Top of Record extracts

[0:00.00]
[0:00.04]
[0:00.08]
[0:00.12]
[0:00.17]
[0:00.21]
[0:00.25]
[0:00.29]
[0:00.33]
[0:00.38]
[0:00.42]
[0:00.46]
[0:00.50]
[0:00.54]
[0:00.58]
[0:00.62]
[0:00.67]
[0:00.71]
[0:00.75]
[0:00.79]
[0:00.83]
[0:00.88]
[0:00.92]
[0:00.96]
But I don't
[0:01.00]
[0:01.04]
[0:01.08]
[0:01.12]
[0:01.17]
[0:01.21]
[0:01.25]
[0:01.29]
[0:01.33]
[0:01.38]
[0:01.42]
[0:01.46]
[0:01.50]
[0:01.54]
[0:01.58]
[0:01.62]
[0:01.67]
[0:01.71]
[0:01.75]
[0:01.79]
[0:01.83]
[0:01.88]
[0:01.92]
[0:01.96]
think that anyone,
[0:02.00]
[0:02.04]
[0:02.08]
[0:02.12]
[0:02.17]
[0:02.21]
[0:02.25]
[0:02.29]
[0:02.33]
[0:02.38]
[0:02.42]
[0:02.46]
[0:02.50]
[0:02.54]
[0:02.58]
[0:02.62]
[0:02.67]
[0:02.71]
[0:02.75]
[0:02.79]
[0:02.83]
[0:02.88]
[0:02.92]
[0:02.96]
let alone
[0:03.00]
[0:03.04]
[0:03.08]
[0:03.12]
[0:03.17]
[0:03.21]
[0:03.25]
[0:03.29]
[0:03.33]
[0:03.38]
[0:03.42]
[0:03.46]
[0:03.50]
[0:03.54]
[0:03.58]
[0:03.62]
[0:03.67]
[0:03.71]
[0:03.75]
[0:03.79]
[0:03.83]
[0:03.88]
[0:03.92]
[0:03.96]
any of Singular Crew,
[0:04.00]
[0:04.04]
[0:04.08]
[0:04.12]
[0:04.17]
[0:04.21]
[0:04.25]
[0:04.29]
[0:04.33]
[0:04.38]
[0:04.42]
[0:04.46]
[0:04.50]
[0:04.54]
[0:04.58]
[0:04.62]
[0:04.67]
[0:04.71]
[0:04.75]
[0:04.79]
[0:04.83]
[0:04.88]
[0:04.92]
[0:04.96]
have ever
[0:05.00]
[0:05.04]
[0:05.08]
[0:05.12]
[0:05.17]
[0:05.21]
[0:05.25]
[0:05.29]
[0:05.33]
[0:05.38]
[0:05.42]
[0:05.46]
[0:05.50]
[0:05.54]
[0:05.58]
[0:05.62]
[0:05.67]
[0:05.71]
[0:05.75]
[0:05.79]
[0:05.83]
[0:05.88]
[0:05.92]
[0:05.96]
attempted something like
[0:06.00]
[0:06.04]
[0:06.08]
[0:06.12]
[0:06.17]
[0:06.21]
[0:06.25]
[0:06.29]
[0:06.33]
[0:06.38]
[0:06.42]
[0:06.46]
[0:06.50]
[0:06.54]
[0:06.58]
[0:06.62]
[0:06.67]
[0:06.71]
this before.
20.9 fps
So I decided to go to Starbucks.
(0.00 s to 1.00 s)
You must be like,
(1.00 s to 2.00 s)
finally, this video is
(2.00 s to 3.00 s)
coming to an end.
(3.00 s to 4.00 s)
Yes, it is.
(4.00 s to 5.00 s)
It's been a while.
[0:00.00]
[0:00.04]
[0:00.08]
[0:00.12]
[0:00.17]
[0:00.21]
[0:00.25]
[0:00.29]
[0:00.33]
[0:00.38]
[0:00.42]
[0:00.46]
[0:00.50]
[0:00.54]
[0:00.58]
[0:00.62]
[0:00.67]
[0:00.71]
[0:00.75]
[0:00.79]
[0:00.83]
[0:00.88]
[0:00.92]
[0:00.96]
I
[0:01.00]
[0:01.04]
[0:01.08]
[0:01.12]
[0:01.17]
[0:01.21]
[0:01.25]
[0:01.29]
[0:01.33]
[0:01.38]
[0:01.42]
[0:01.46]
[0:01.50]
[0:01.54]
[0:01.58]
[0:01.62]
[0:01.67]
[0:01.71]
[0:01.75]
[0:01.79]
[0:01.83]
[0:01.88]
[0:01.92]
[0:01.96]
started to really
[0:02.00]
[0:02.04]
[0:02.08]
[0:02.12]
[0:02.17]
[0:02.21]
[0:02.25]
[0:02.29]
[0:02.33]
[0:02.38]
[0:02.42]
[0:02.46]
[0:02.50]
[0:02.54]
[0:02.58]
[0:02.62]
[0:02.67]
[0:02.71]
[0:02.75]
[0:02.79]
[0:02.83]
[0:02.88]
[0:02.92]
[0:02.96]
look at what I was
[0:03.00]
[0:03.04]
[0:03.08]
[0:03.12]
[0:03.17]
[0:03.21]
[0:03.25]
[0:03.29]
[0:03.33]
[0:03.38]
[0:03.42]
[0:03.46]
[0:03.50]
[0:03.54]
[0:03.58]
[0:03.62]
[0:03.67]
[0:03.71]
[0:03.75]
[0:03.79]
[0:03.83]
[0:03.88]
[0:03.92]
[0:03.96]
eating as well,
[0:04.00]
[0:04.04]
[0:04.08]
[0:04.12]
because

Bottom of Record extracts

* [Task goal]:
Exactly as written, transcribe each line of the data.

* [Response for this exercise]:
[0:00.00]
[0:00.04]
[0:00.08]
[0:00.12]
[0:00.17]
[0:00.21]
[0:00.25]
[0:00.29]
[0:00.33]
[0:00.38]
[0:00.42]
[0:00.46]
[0:00.50]
[0:00.54]
[0:00.58]
[0:00.62]
[0:00.67]
[0:00.71]
[0:00.75]
[0:00.79]
[0:00.83]
[0:00.88]
[0:00.92]
[0:00.96]
But I don't
[0:01.00]
[0:01.04]
[0:01.08]
[0:01.12]
[0:01.17]
[0:01.21]
[0:01.25]
[0:01.29]
[0:01.33]
[0:01.38]
[0:01.42]
[0:01.46]
[0:01.50]
[0:01.54]
[0:01.58]
[0:01.62]
[0:01.67]
[0:01.71]
[0:01.75]
[0:01.79]
[0:01.83]
[0:01.88]
[0:01.92]
[0:01.96]
think that anyone,
[0:02.00]
[0:02.04]
[0:02.08]
[0:02.12]
[0:02.17]
[0:02.21]
[0:02.25]
[0:02.29]
[0:02.33]
[0:02.38]
[0:02.42]
[0:02.46]
[0:02.50]
[0:02.54]
[0:02.58]
[0:02.62]
[0:02.67]
[0:02.71]
[0:02.75]
[0:02.79]
[0:02.83]
[0:02.88]
[0:02.92]
[0:02.96]
let alone
[0:03.00]
[0:03.04]
[0:03.08]
[0:03.12]
[0:03.17]
[0:03.21]
[0:03.25]
[0:03.29]
[0:03.33]
[0:03.38]
[0:03.42]
[0:03.46]
[0:03.50]
[0:03.54]
[0:03.58]
[0:03.62]
[0:03.67]
[0:03.71]
[0:03.75]
[0:03.79]
[0:03.83]
[0:03.88]
[0:03.92]
[0:03.96]
any of Singular Crew,
[0:04.00]
[0:04.04]
[0:04.08]
[0:04.12]
[0:04.17]
[0:04.21]
[0:04.25]
[0:04.29]
[0:04.33]
[0:04.38]
[0:04.42]
[0:04.46]
[0:04.50]
[0:04.54]
[0:04.58]
[0:04.62]
[0:04.67]
[0:04.71]
[0:04.75]
[0:04.79]
[0:04.83]
[0:04.88]
[0:04.92]
[0:04.96]
have ever
[0:05.00]
[0:05.04]
[0:05.08]
[0:05.12]
[0:05.17]
[0:05.21]
[0:05.25]
[0:05.29]
[0:05.33]
[0:05.38]
[0:05.42]
[0:05.46]
[0:05.50]
[0:05.54]
[0:05.58]
[0:05.62]
[0:05.67]
[0:05.71]
[0:05.75]
[0:05.79]
[0:05.83]
[0:05.88]
[0:05.92]
[0:05.96]
attempted something like
[0:06.00]
[0:06.04]
[0:06.08]
[0:06.12]
[0:06.17]
[0:06.21]
[0:06.25]
[0:06.29]
[0:06.33]
[0:06.38]
[0:06.42]
[0:06.46]
[0:06.50]
[0:06.54]
[0:06.58]
[0:06.62]
[0:06.67]
[0:06.71]
this before.
20.9 fps
So I decided to go to Starbucks.
(0.00 s to 1.00 s)
You must be like,
(1.00 s to 2.00 s)
finally, this video is
(2.00 s to 3.00 s)
coming to an end.
(3.00 s to 4.00 s)
Yes, it is.
(4.00 s to 5.00 s)
It's been a while.
[0:00.00]
[0:00.04]
[0:00.08]
[0:00.12]
[0:00.17]
[0:00.21]
[0:00.25]
[0:00.29]
[0:00.33]
[0:00.38]
[0:00.42]
[0:00.46]
[0:00.50]
[0:00.54]
[0:00.58]
[0:00.62]
[0:00.67]
[0:00.71]
[0:00.75]
[0:00.79]
[0:00.83]
[0:00.88]
[0:00.92]
[0:00.96]
I
[0:01.00]
[0:01.04]
[0:01.08]
[0:01.12]
[0:01.17]
[0:01.21]
[0:01.25]
[0:01.29]
[0:01.33]
[0:01.38]
[0:01.42]
[0:01.46]
[0:01.50]
[0:01.54]
[0:01.58]
[0:01.62]
[0:01.67]
[0:01.71]
[0:01.75]
[0:01.79]
[0:01.83]
[0:01.88]
[0:01.92]
[0:01.96]
started to really
[0:02.00]
[0:02.04]
[0:02.08]
[0:02.12]
[0:02.17]
[0:02.21]
[0:02.25]
[0:02.29]
[0:02.33]
[0:02.38]
[0:02.42]
[0:02.46]
[0:02.50]
[0:02.54]
[0:02.58]
[0:02.62]
[0:02.67]
[0:02.71]
[0:02.75]
[0:02.79]
[0:02.83]
[0:02.88]
[0:02.92]
[0:02.96]
look at what I was
[0:03.00]
[0:03.04]
[0:03.08]
[0:03.12]
[0:03.17]
[0:03.21]
[0:03.25]
[0:03.29]
[0:03.33]
[0:03.38]
[0:03.42]
[0:03.46]
[0:03.50]
[0:03.54]
[0:03.58]
[0:03.62]
[0:03.67]
[0:03.71]
[0:03.75]
[0:03.79]
[0:03.83]
[0:03.88]
[0:03.92]
[0:03.96]
eating as well,
[0:04.00]
[0:04.04]
[0:04.08]
[0:04.12]
because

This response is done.